_What needs to be done_
Repeat each entry word for word; the images are not part of the copy.

_Data to process_
[Start of Attachment]
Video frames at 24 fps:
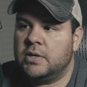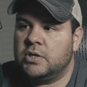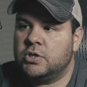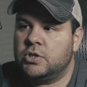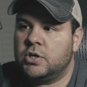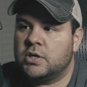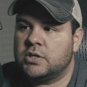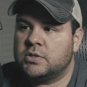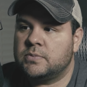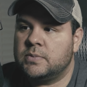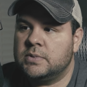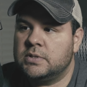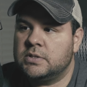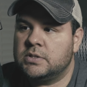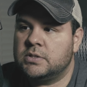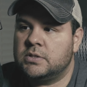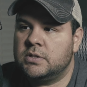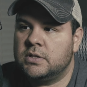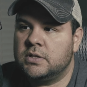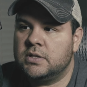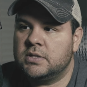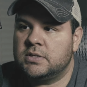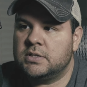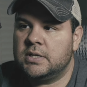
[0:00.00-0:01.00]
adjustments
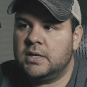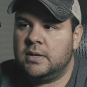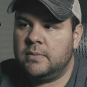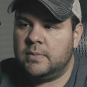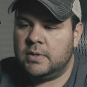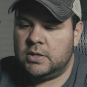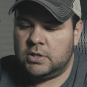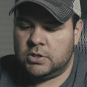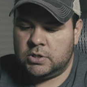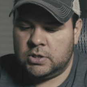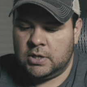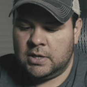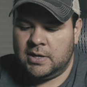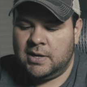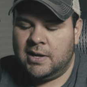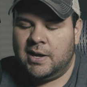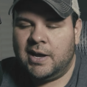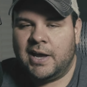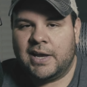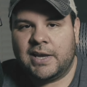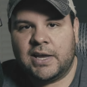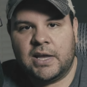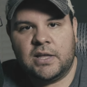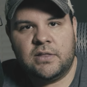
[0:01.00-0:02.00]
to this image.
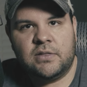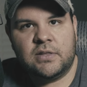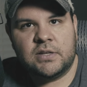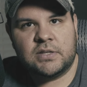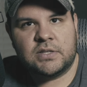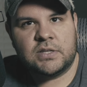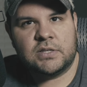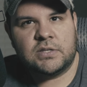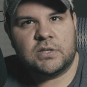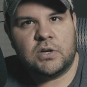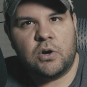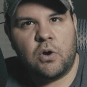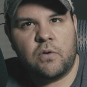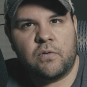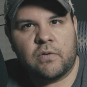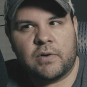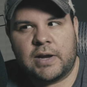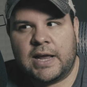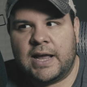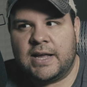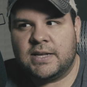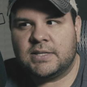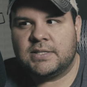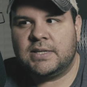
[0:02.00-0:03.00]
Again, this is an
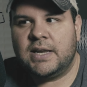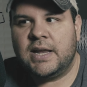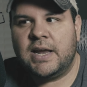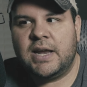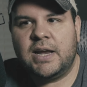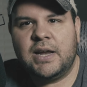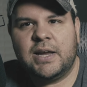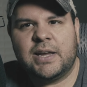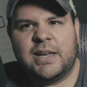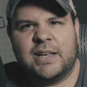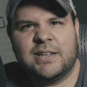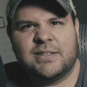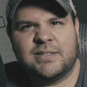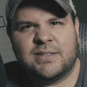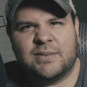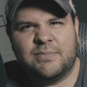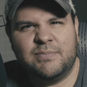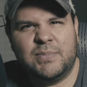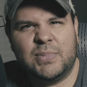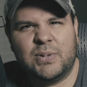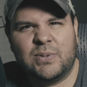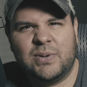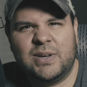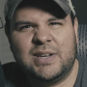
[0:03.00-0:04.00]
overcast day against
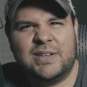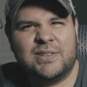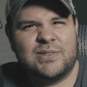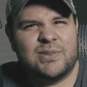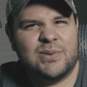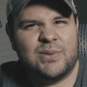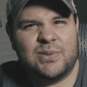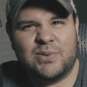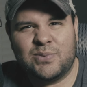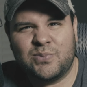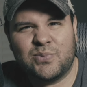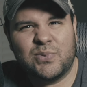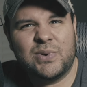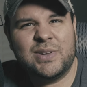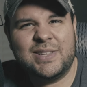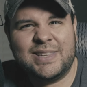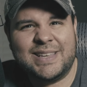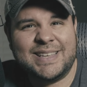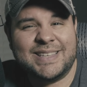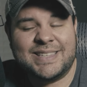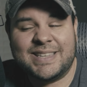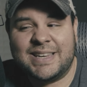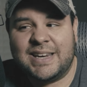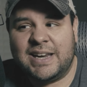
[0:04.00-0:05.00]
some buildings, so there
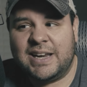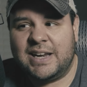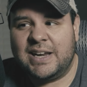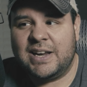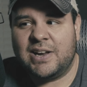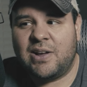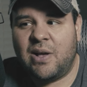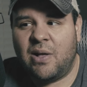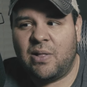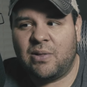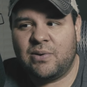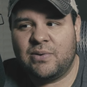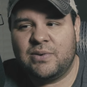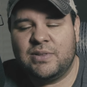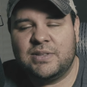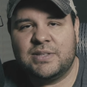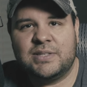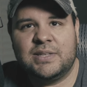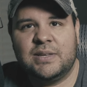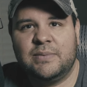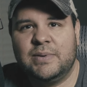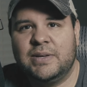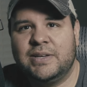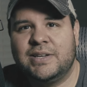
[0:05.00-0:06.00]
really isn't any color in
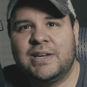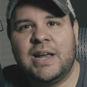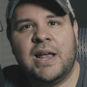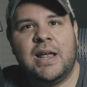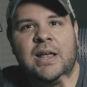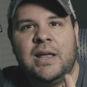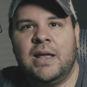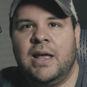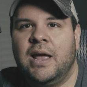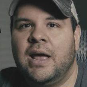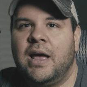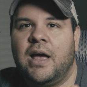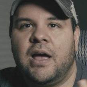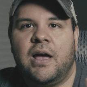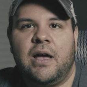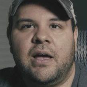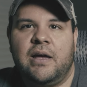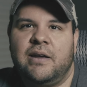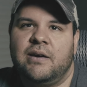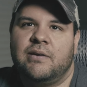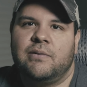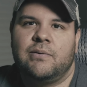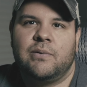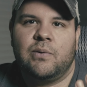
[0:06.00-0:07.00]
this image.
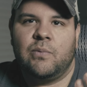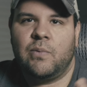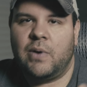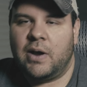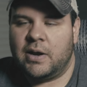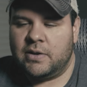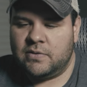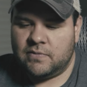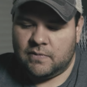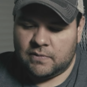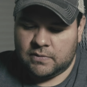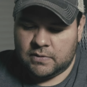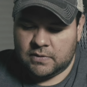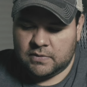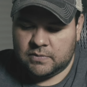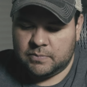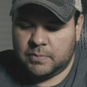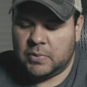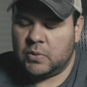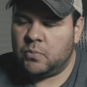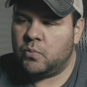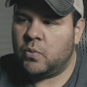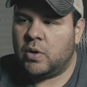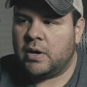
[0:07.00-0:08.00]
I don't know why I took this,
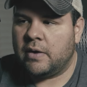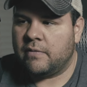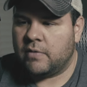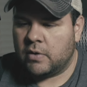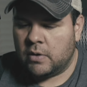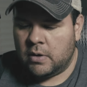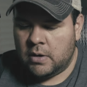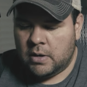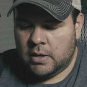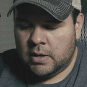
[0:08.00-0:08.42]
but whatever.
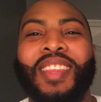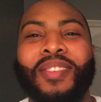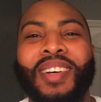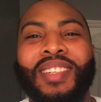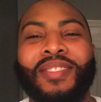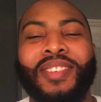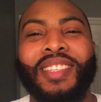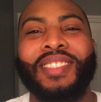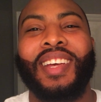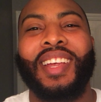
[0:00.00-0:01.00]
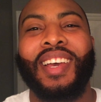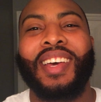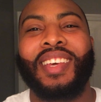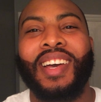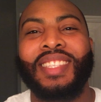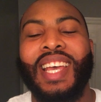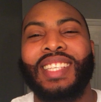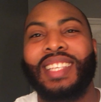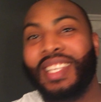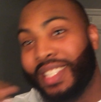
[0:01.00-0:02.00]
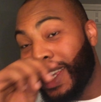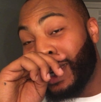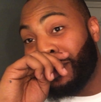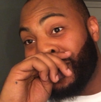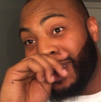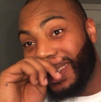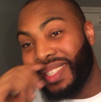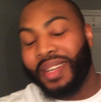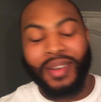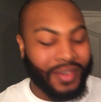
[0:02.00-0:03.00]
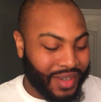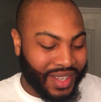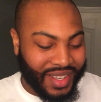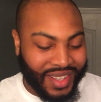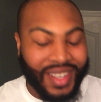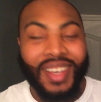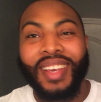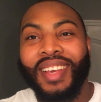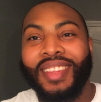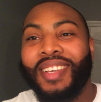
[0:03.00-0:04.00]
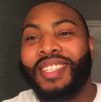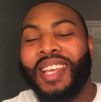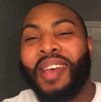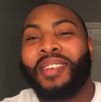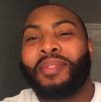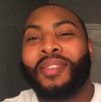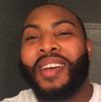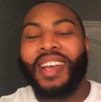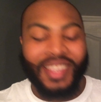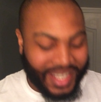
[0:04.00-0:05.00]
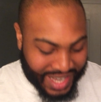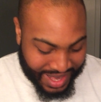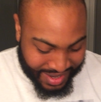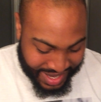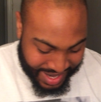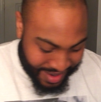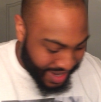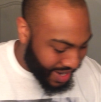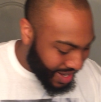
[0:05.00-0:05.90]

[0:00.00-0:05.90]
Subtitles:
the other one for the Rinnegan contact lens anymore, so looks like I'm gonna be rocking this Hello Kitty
[End of Attachment]
_Exercise response_
Video frames at 24 fps:
[0:00.00-0:01.00]
adjustments
[0:01.00-0:02.00]
to this image.
[0:02.00-0:03.00]
Again, this is an
[0:03.00-0:04.00]
overcast day against
[0:04.00-0:05.00]
some buildings, so there
[0:05.00-0:06.00]
really isn't any color in
[0:06.00-0:07.00]
this image.
[0:07.00-0:08.00]
I don't know why I took this,
[0:08.00-0:08.42]
but whatever.
[0:00.00-0:01.00]
[0:01.00-0:02.00]
[0:02.00-0:03.00]
[0:03.00-0:04.00]
[0:04.00-0:05.00]
[0:05.00-0:05.90]

[0:00.00-0:05.90]
Subtitles:
the other one for the Rinnegan contact lens anymore, so looks like I'm gonna be rocking this Hello Kitty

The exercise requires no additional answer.